Hombre, ahora se ha puesto un poco de moda eso de sacar un libro con poemas, porque está muy a mano. No quiero decir nada malo de nadie, de hecho, hay gente que escribe muy bien y hay gente que escribe muy bien a la que no he tenido el gusto de leer todavía. Pero dentro de ese subgénero de la poesía, de músicos que se atreven a sacar un poemario, ZPU la idea del libro que sacó de letras que no fueron canciones, pues mira, por lo menos fue honesto y no te está vendiendo poemas, te está vendiendo trozos de canciones. Es lo que hay que diferenciar un poco. Yo no voy a sacar un libro de letras diciendo que son poemas. Pero bueno, todo esto es muy discutible porque, ¿por qué no van a ser poemas? No sé, pero como he dicho, estoy muy nuevo. Más adelante podremos entrar en debate.

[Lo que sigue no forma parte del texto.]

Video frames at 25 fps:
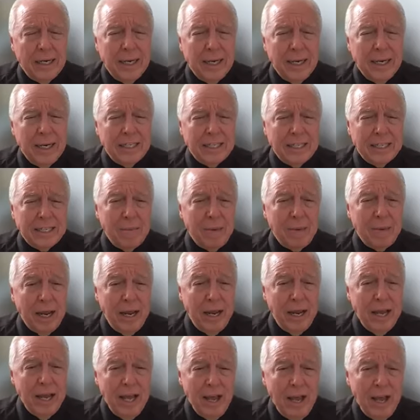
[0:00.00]
except
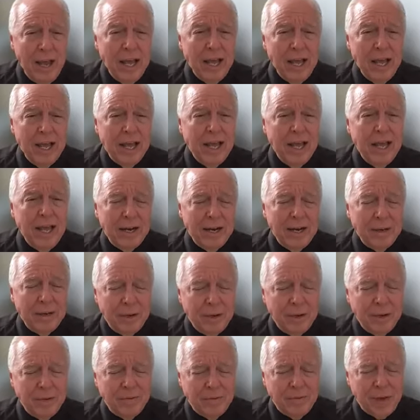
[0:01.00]
my
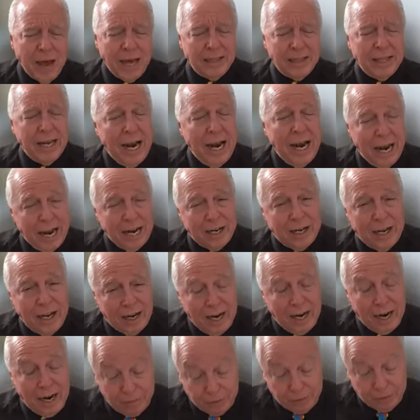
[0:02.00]
fact that I
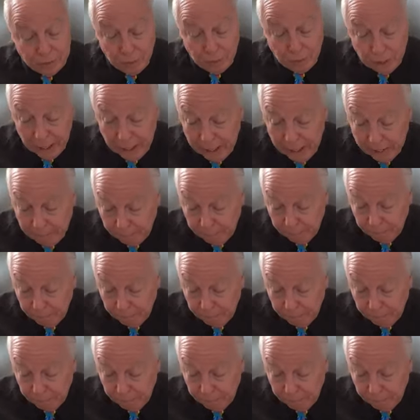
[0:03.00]
love to read.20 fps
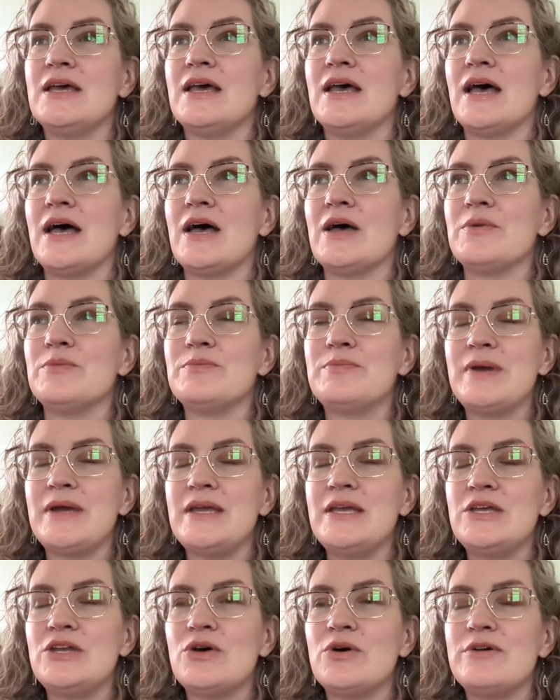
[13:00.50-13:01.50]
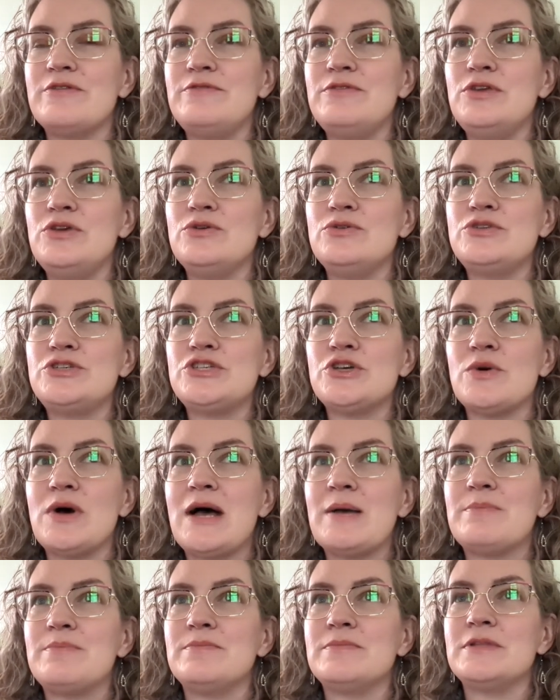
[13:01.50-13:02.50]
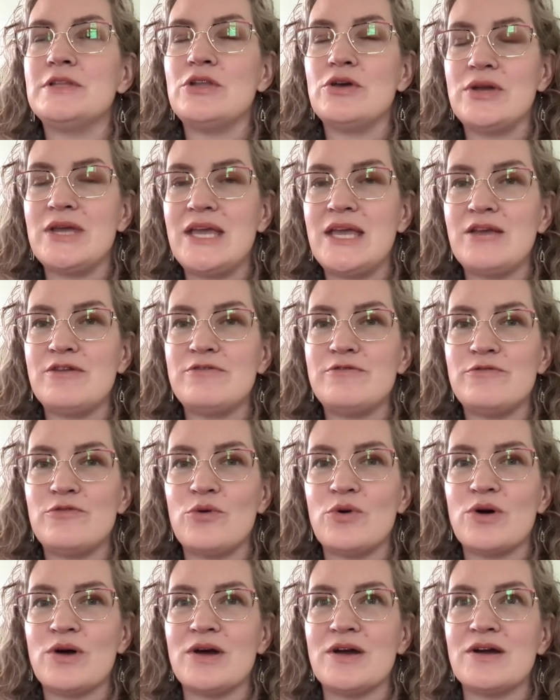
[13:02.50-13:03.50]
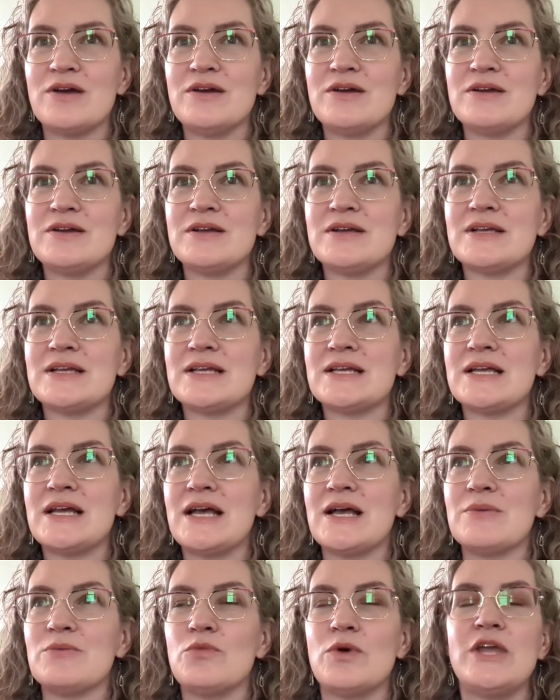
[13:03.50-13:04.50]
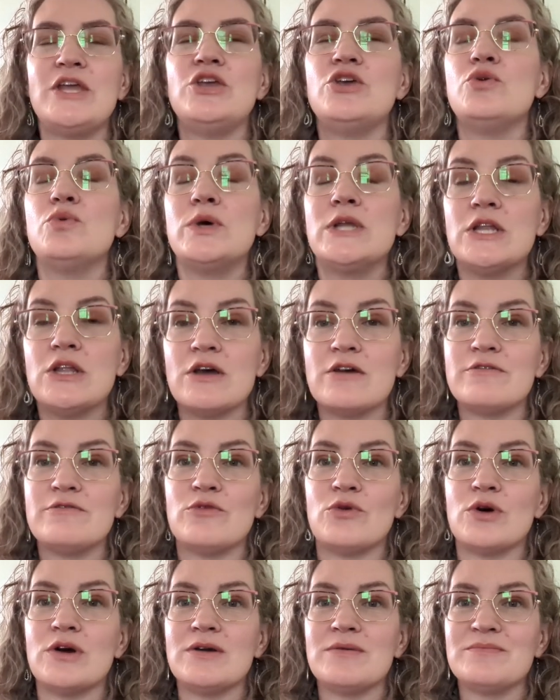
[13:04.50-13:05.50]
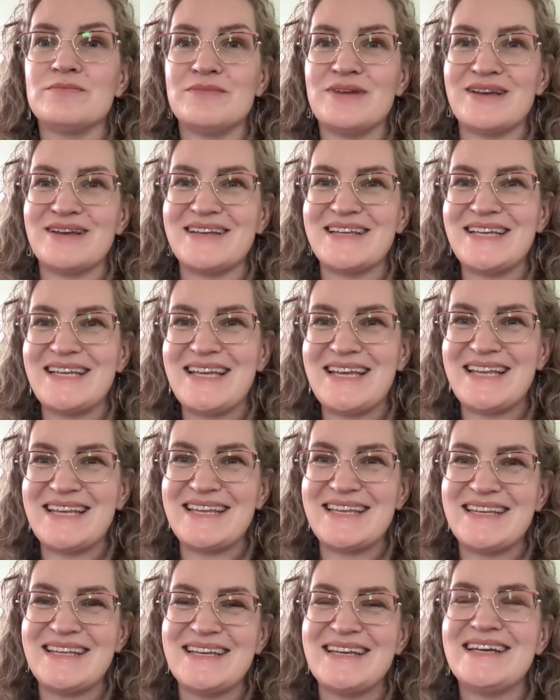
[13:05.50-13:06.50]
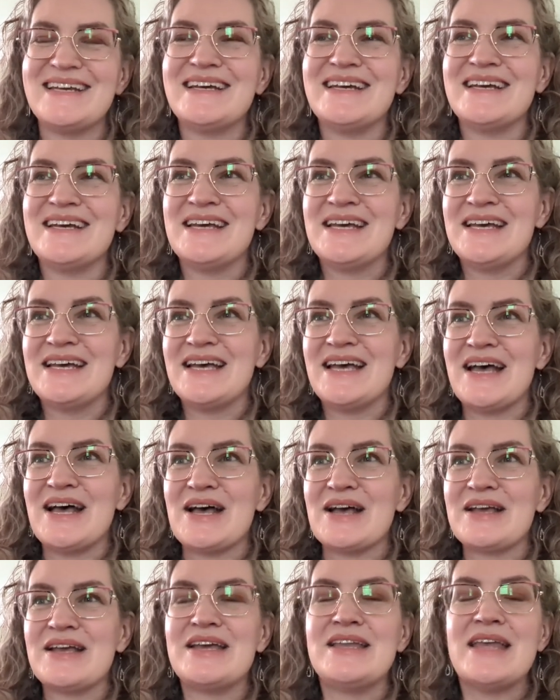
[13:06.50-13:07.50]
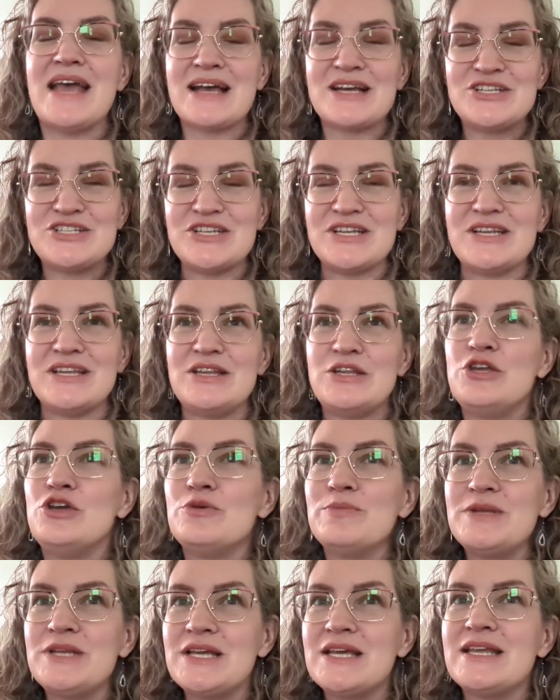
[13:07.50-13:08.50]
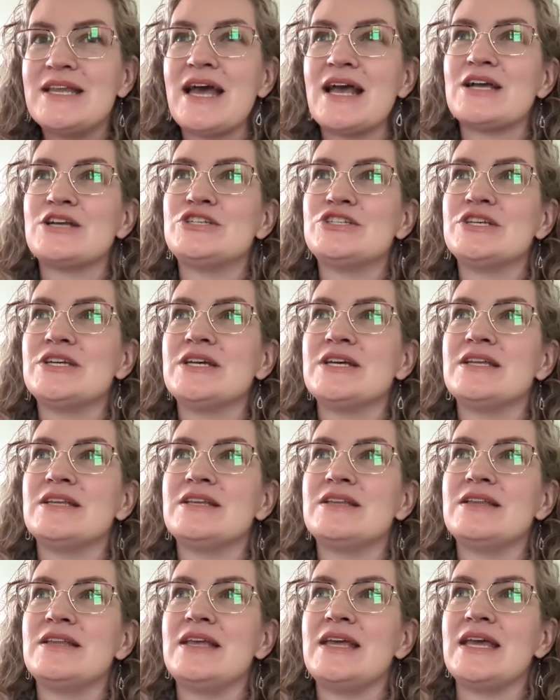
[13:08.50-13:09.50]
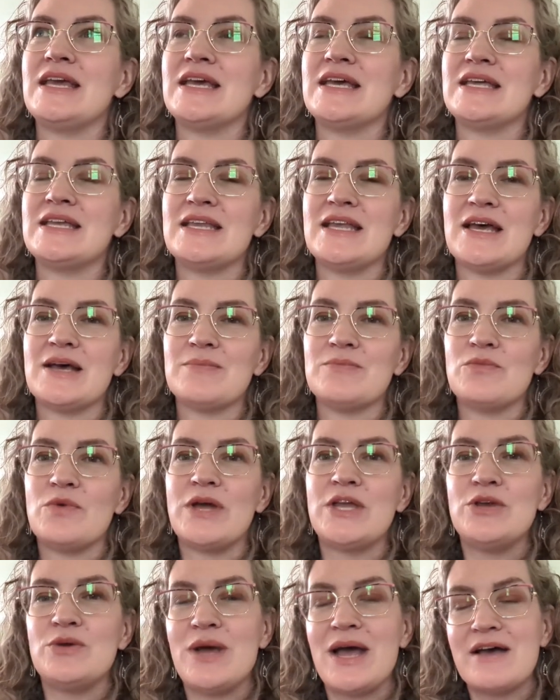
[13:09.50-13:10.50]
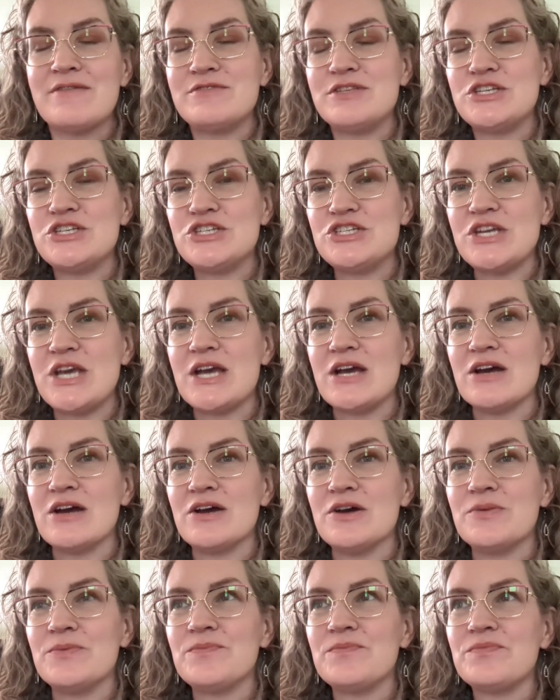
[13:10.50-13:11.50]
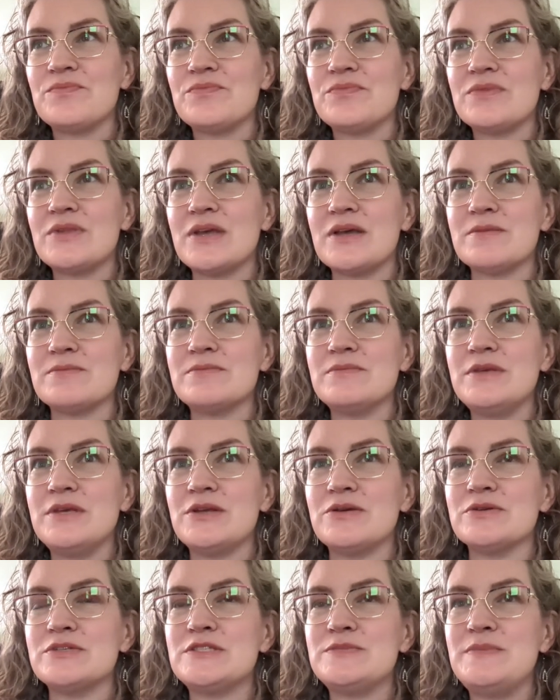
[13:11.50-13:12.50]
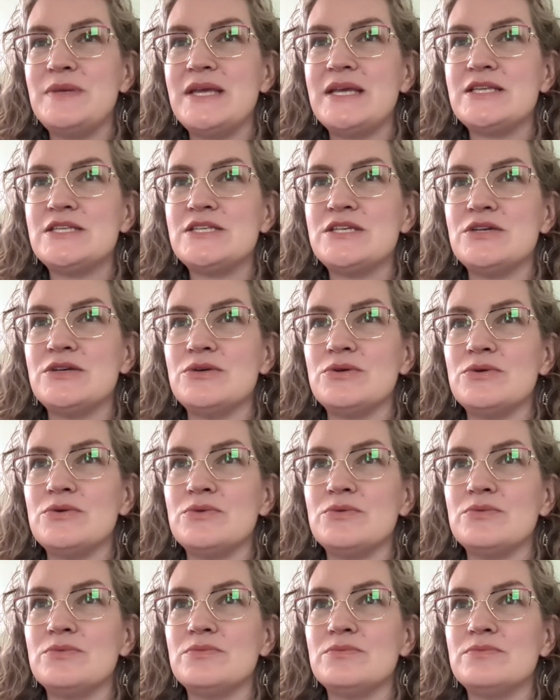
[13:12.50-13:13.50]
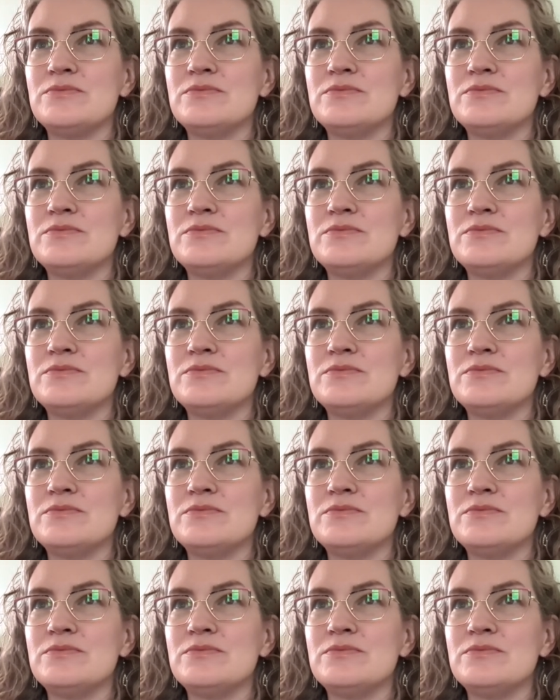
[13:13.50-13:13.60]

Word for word: Um, but, you know, if you show up looking for um, what you would look for uh, in uh, connection, in human connection, in um, what you have to share, um, you know, speak to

El rap y la poesía, a mi modo de ver, siempre han caminado de la mano, pero en los últimos años se ha acrecentado esta opinión. ¿En qué crees que se pueden parecer?

La poesía y el rap se parecen en todo, menos en la métrica. La métrica del rap está condicionada, el rap tiene una función musical y creo que sí debe cumplir con unas normas rítmicas. Hay gente que se pone a rapear y parece que está recitando y eso me da angustia, y la gente que se pone a recitar y parece que está rapeando pues, mira, muchas veces esa gente soy yo, por lo que no puedo meterme mucho con ellos (risas). También me parece que si en algo difieren es en eso. Por supuesto están en verso, la poesía es más libre que el rap, etcétera. Pero el rap tiene que rimar, tiene que ir en ritmo, eso es así. Puede no hacerlo, pero no será el rap que a mí me hizo hacer el mismo.

¿Cuál es la clave del artista para estar contento con su trabajo?

Creo que habría que darle la vuelta a la pregunta. No hay una clave para estar contento con lo que haces, es al revés, si no estás contento con lo que haces, deja de hacerlo. Tan simple como eso.